Fischer calls this "one of the most famous stories in all of Chinese mythology", and notes the "'Pace of Yu' would go on to have an important place in early medicine and later Daoist ritual."

This descriptive term is Chinese pianku 偏枯 "paralyzed on one side, hemiplegia".

===Fayan===
The Exemplary Sayings (Fa yan 法言) by Yang Xiong mentions Yu (using his surname, Sishi 姒氏 "Mr. Si) and the early physician Bian Que (d. 310 BCE) as examples of falsely borrowing names.
In the past, Yu controlled the waters flooding the land, and now shamans dance the many Steps of Yu. Bian Qiao was a man of Lu, and now many healers and called men of Lu. Those who want to sell what is fake inevitably borrow from the genuine. [昔者姒氏治水土而巫步多禹] (10)
Since the original literally reads "[wubu 巫步] "shaman's steps" many Yu", an alternate translation is: "Formerly Sishi 姒氏 (i.e., Yu) regulated the waters and the earth, and the steps of shamans in many cases are those of Yu".

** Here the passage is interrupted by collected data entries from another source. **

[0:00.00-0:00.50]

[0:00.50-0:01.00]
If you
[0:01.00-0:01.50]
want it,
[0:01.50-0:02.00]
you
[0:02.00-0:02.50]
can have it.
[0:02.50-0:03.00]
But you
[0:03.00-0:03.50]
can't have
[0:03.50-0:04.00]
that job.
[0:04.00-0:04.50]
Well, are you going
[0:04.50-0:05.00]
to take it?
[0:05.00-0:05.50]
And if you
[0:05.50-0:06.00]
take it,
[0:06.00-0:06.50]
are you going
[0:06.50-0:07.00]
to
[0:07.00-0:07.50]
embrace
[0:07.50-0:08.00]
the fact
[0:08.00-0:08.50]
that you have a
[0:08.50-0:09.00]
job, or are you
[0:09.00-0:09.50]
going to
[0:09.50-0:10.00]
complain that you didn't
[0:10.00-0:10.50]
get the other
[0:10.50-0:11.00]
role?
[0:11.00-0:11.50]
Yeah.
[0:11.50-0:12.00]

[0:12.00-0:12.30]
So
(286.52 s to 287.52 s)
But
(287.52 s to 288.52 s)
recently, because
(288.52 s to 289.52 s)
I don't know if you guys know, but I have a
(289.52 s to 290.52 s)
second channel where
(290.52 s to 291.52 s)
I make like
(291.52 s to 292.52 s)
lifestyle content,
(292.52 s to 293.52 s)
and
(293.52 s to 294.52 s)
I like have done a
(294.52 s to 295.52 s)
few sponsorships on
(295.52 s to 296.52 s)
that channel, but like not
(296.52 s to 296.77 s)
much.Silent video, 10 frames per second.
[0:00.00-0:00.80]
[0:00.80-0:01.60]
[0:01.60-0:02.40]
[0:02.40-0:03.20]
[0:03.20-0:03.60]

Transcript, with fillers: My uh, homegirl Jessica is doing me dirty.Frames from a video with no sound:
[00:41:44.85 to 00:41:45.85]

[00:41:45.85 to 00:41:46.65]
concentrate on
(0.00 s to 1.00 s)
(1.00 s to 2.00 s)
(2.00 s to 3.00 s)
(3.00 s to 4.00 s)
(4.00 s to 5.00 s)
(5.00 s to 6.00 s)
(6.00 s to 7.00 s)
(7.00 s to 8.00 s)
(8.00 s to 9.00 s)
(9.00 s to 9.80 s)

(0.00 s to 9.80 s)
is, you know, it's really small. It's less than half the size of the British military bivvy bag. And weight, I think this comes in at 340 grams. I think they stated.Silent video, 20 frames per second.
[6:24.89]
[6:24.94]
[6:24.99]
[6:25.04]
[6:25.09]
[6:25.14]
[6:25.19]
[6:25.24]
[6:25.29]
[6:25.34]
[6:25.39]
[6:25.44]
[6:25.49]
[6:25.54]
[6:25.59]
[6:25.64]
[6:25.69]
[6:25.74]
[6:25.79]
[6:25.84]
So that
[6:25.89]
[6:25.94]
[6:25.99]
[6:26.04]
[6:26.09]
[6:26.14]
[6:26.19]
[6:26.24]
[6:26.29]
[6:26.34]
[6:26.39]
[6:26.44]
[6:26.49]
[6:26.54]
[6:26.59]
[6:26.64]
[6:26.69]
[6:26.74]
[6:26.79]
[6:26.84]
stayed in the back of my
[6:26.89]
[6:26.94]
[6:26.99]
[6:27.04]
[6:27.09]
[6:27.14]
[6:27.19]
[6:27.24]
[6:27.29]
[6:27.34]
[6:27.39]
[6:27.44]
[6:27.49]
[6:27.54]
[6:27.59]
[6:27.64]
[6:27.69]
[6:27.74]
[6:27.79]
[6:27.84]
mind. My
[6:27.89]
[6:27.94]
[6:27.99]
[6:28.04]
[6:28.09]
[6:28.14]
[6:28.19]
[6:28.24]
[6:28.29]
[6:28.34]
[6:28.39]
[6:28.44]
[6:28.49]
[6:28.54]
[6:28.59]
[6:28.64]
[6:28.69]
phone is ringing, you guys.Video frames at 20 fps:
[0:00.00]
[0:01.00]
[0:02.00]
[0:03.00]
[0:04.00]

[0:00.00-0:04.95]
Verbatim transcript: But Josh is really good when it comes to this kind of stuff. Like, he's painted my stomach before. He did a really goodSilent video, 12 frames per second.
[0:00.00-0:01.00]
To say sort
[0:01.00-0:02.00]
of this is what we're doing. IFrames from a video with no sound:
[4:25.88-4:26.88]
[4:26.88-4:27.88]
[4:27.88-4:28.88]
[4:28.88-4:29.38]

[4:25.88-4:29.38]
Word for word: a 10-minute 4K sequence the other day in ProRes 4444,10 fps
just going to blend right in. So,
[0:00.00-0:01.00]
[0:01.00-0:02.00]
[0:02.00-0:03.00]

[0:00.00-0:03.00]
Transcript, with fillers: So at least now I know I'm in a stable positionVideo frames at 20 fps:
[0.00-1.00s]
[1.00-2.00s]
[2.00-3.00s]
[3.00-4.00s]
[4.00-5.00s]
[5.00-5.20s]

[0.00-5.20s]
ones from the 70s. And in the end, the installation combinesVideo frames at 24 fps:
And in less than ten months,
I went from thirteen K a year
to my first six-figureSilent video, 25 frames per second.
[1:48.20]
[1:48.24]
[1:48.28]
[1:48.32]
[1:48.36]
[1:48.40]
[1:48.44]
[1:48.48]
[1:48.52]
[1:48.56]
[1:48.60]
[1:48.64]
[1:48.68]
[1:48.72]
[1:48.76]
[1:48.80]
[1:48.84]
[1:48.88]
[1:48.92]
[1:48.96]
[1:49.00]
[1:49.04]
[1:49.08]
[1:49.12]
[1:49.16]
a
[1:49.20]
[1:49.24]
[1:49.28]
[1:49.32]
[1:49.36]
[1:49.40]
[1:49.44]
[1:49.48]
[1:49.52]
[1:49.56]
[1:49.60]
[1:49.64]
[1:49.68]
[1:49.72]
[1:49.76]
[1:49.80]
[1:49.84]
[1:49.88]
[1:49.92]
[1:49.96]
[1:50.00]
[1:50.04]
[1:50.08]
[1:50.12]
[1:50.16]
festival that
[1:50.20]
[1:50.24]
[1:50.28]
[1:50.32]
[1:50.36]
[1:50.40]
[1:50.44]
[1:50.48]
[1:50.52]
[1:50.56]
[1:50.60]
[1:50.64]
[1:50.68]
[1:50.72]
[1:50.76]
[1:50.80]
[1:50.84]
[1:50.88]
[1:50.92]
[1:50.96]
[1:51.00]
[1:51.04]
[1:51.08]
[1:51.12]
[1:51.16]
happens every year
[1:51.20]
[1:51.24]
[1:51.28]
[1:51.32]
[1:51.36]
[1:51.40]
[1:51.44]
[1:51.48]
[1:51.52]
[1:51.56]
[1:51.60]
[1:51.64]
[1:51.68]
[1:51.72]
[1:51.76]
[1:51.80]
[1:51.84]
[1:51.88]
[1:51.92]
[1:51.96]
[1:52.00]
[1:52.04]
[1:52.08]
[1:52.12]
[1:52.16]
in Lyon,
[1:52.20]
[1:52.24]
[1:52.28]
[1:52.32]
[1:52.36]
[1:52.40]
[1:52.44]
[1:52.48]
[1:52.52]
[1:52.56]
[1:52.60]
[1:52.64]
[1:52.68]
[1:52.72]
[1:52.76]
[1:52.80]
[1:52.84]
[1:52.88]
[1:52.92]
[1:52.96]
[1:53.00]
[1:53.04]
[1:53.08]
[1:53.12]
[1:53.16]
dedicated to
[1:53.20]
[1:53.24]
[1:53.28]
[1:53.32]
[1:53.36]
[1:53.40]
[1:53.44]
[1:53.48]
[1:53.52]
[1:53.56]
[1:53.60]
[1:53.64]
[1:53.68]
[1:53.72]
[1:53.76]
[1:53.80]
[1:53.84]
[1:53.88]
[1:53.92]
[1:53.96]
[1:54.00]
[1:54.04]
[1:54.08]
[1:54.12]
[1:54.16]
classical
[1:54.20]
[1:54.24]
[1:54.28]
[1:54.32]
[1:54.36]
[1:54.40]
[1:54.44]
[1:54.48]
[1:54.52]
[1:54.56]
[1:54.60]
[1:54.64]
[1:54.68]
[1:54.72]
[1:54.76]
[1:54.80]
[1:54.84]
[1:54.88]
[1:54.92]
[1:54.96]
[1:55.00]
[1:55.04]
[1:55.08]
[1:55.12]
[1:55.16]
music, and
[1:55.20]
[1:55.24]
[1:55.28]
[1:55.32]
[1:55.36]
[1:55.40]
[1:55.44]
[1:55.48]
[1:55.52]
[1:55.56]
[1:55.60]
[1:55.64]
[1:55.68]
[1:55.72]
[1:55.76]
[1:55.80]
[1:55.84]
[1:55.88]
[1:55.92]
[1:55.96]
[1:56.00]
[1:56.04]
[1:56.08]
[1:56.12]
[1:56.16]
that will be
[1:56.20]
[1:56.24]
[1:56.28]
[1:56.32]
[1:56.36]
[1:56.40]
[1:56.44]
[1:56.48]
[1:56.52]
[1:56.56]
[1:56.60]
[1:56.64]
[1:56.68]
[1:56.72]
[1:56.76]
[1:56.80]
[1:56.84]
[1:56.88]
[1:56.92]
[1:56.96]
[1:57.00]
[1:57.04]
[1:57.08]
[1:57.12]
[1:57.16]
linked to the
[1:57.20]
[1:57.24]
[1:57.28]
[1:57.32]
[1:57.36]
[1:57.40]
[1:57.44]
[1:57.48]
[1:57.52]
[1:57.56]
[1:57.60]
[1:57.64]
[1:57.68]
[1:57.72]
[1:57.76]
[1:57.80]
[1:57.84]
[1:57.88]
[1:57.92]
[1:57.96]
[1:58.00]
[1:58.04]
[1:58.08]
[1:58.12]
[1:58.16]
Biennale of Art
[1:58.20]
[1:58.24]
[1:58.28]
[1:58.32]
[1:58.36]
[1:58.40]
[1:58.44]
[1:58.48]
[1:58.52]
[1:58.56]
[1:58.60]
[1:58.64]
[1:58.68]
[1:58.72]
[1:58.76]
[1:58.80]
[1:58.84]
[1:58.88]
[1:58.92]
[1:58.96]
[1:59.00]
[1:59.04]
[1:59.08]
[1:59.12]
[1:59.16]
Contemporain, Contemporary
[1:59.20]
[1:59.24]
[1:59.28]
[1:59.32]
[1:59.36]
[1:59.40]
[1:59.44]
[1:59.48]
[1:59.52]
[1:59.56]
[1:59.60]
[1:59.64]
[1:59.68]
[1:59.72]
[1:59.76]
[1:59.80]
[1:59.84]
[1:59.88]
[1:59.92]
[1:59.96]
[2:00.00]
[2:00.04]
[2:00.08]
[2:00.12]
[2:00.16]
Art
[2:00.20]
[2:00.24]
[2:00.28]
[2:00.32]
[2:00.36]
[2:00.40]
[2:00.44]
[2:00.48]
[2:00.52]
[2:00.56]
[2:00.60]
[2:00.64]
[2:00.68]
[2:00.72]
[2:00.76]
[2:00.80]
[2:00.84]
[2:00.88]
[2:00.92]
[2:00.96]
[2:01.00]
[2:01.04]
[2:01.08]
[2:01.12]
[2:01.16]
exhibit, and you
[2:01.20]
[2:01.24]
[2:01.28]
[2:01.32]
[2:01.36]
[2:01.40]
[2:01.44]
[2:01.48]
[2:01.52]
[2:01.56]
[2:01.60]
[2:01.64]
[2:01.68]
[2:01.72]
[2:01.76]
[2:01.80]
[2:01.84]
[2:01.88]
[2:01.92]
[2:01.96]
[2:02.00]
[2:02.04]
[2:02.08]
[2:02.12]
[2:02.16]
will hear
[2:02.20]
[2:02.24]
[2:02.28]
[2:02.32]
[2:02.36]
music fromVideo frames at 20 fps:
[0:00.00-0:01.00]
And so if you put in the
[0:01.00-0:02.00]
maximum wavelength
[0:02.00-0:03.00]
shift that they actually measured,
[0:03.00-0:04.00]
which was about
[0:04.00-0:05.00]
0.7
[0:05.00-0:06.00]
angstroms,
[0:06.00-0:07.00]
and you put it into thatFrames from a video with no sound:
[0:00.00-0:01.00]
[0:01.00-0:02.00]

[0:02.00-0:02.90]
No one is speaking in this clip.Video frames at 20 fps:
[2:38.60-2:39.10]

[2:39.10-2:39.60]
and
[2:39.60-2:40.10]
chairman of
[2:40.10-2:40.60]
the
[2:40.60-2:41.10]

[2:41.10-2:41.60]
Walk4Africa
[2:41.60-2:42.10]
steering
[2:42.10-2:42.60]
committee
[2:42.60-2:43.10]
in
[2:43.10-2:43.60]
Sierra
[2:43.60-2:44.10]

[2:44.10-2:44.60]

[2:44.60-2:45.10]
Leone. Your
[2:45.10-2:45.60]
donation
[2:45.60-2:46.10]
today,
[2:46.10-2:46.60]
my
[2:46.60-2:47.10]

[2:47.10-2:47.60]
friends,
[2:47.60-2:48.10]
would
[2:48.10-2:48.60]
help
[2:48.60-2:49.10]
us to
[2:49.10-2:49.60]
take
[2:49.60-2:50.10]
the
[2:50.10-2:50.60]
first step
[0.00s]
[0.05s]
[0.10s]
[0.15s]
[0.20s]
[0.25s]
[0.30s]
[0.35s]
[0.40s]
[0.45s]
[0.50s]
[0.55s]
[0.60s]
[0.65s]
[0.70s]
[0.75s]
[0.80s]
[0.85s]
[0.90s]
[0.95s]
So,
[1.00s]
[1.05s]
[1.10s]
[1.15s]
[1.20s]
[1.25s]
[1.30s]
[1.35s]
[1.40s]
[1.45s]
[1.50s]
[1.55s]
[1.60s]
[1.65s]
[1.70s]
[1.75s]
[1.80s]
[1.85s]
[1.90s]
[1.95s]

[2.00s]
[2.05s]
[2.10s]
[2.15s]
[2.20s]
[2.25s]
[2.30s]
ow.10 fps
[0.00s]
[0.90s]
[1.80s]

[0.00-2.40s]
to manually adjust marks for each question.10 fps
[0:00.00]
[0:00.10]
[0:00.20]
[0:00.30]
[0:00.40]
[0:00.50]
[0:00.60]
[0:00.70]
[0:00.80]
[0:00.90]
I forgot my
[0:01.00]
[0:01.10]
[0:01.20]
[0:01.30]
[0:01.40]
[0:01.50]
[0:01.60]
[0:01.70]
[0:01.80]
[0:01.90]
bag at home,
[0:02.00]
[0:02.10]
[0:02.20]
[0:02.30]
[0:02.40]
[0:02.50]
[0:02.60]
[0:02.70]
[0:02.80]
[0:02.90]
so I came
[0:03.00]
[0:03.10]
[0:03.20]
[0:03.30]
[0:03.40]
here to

The French sinologist Marcel Granet hypothesized that Yubu dancing, which enabled Daoist priests to achieve a state of trance and become the instrument of a spirit, derived from ancient Wu (shaman) techniques of ecstasy, such as tiaoshen 跳神 (lit. "jump spirit") "perform a shaman's trance-dance".

===Baopuzi===

Yijing Hexagram 63, Jiji 既濟 "Already Fording".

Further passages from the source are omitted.